Généralement, nous pouvons avertir discrètement notre interlocuteur, en toute bienveillance et ce dernier nous en est reconnaissant. Cela reste cependant un sujet délicat selon nos liens avec notre interlocuteur, la situation dans laquelle nous sommes et la nature du sujet à aborder.

J’étais un jour accueillie lors d’un salon et tandis que cette personne m’indiquait le chemin à emprunter je ne pouvais que me concentrer sur l’énorme mucosité qu’il avait au niveau de la narine et il s’en aperçut rapidement. Ce fut gênant pour lui comme pour moi. Alors comment réagir lorsque la personne à alerter est notre parton, notre client et/ou le sujet « sensible » ?

L’une des solutions à nos tourments est le mimétisme non-verbal.

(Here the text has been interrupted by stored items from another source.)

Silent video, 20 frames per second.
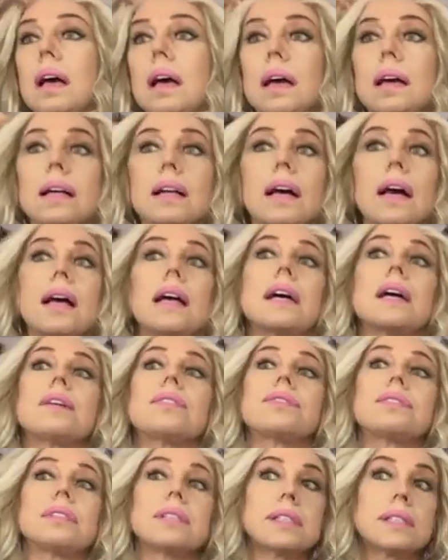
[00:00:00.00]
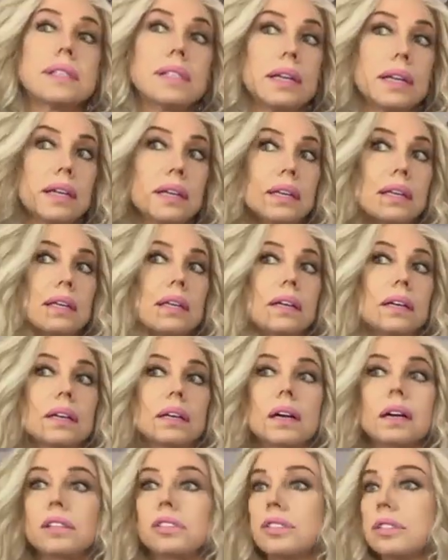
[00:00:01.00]
and I have to say,
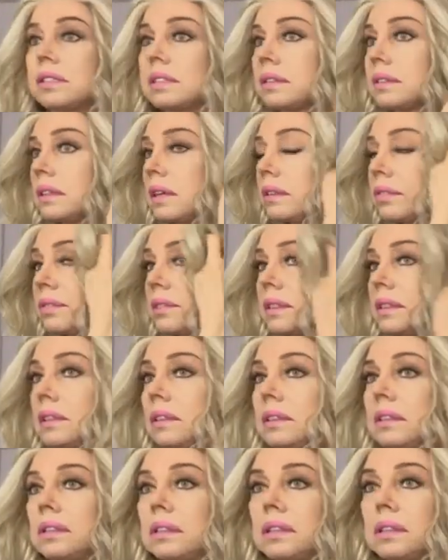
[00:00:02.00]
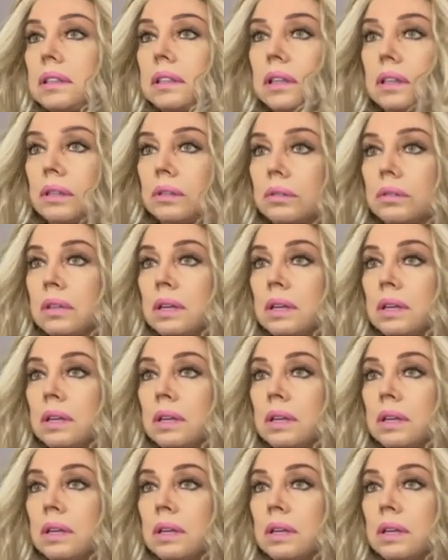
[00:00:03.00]
I just love it, you know.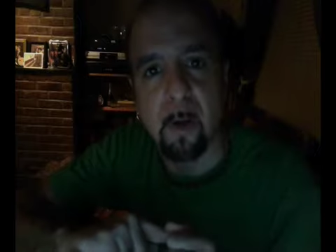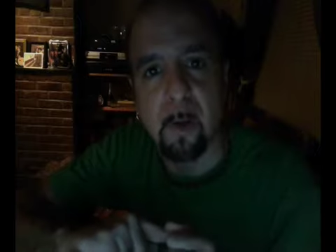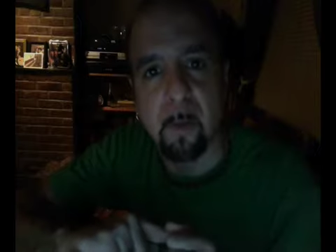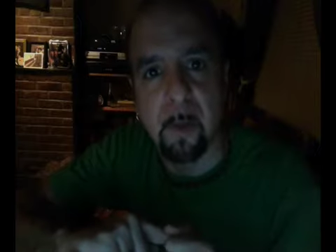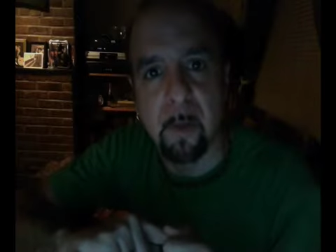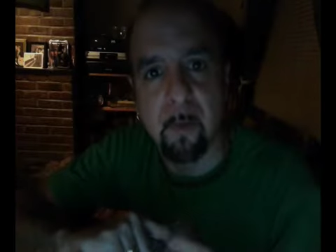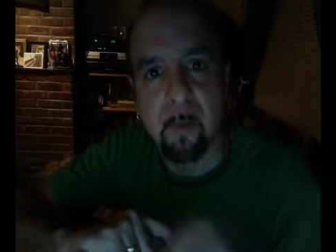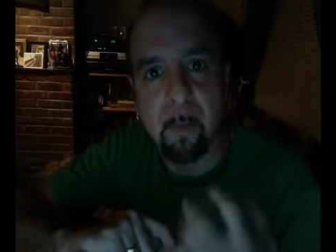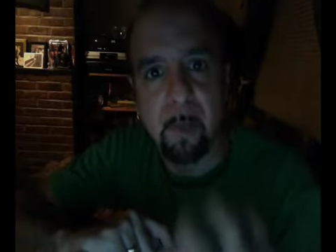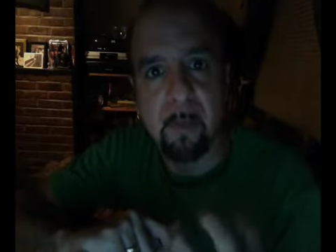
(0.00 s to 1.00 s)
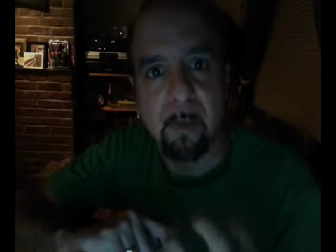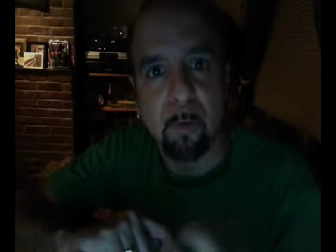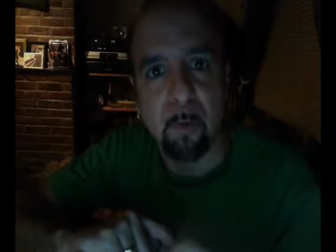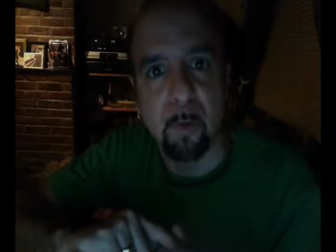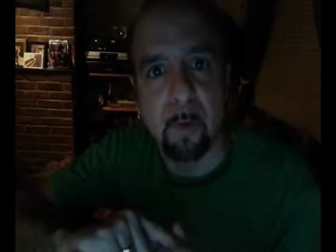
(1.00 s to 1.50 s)
it becomes an amazing
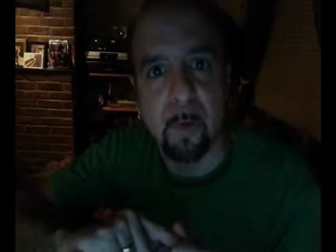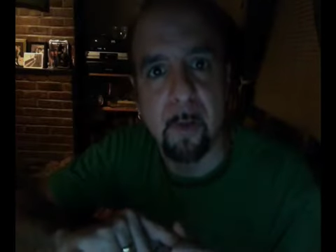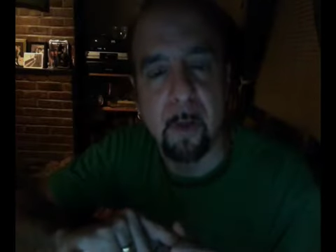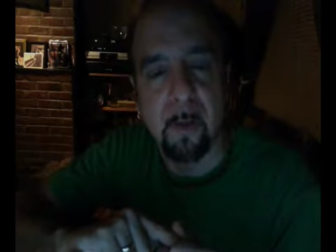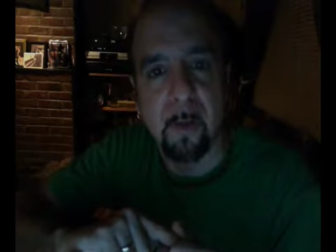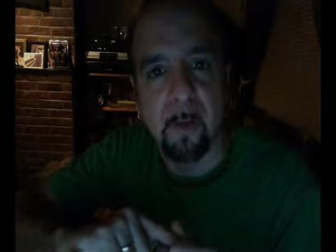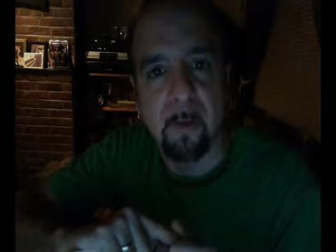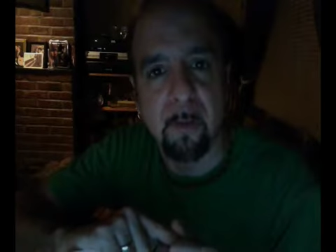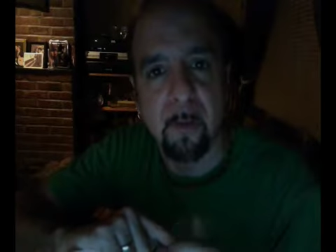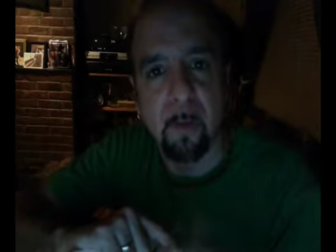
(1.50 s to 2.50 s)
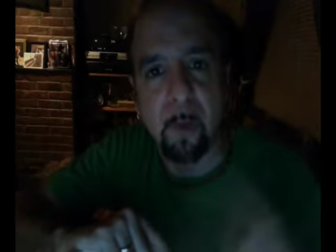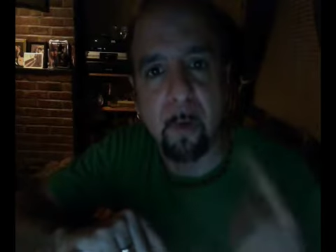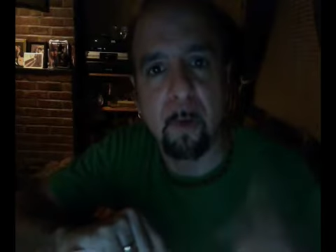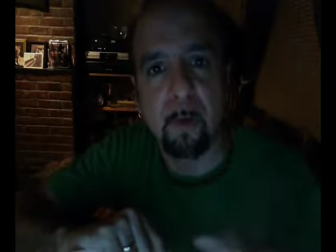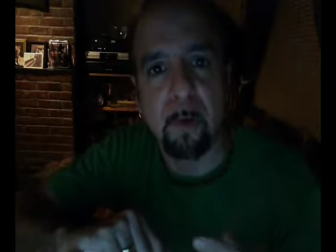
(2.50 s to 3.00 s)
tool, and I think that's something we
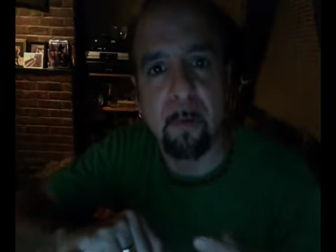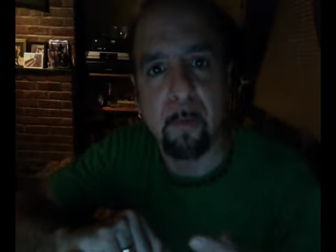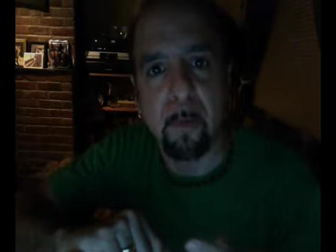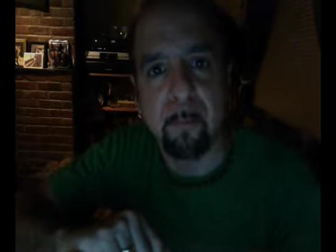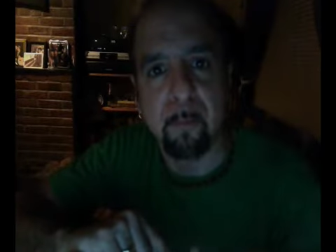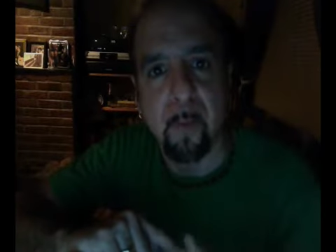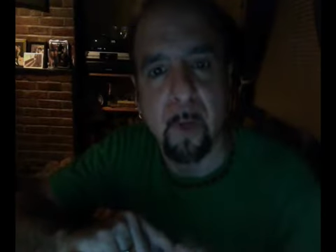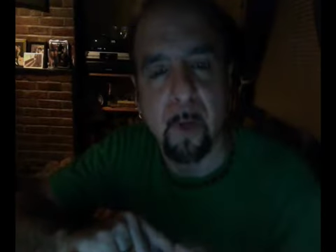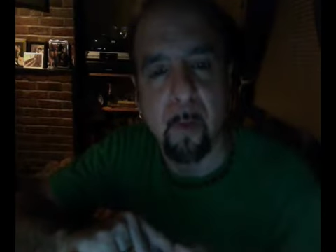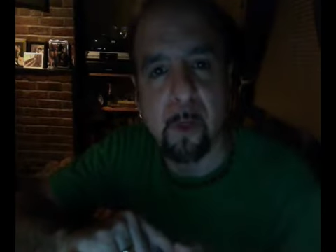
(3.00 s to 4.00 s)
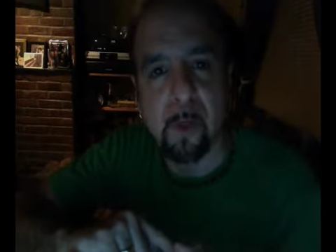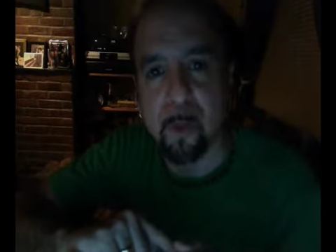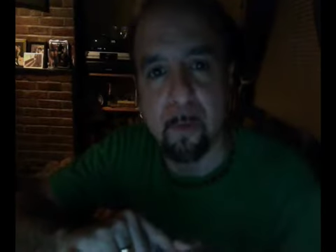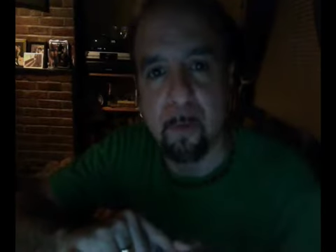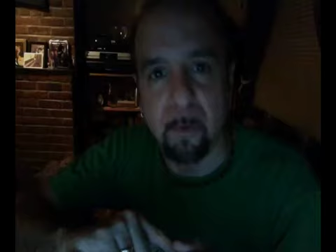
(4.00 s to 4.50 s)
could all learn from. We
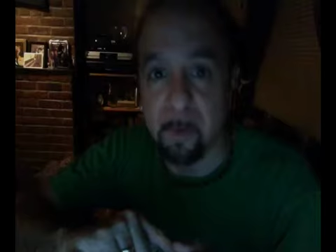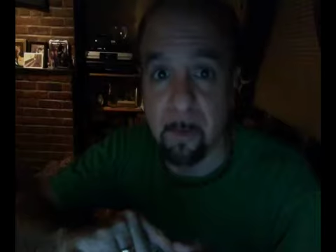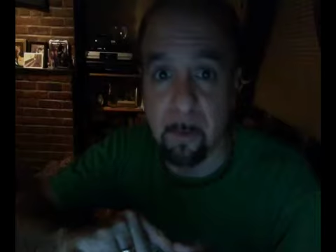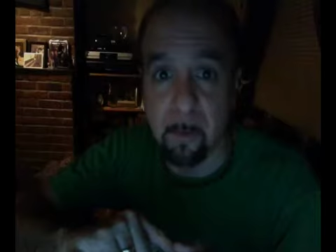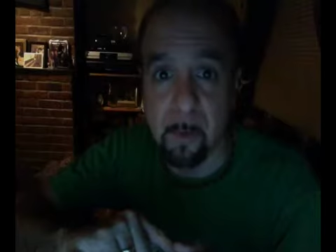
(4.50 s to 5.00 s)
shouldn't lose it.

L’être humain, lorsqu’il est en situation de détente, a pour réaction naturelle de mimer son interlocuteur. Ainsi, si je me gratte le nez deux ou trois fois de suite dans un intervalle court, il est probable que mon interlocuteur se grattera également brièvement le nez, par mimétisme.

Par conséquent, si mon interlocuteur a une saleté au niveau de la narine, je peux moi-même me gratter le nez à cet endroit à plusieurs reprises, il y aura de fortes chances pour qu’il fasse de même et puisse ainsi s’en débarrasser. A essayer dans vos prochains dîners !

Le danger : la situation cocasse où vous remarquez soudainement que votre interlocuteur se gratte le nez. Vous vous demandez alors si vous vous êtes vous-même gratté à cet endroit et qu’il agit par mimétisme, s’il se gratte simplement parce que ça le gratte ou, pire, s’il tente de vous transmettre un message par mimétisme non-verbal et que vous devriez vraiment vous gratter à cet endroit-là. Dans le doute, vous gratterez. S’ensuivra alors un festival de grattage de nez car, votre interlocuteur pourra faire de même, soit par mimétisme soit par doute, bref, une situation déroutante mais qui permettra, au moins, d’éliminer tout détail gênant.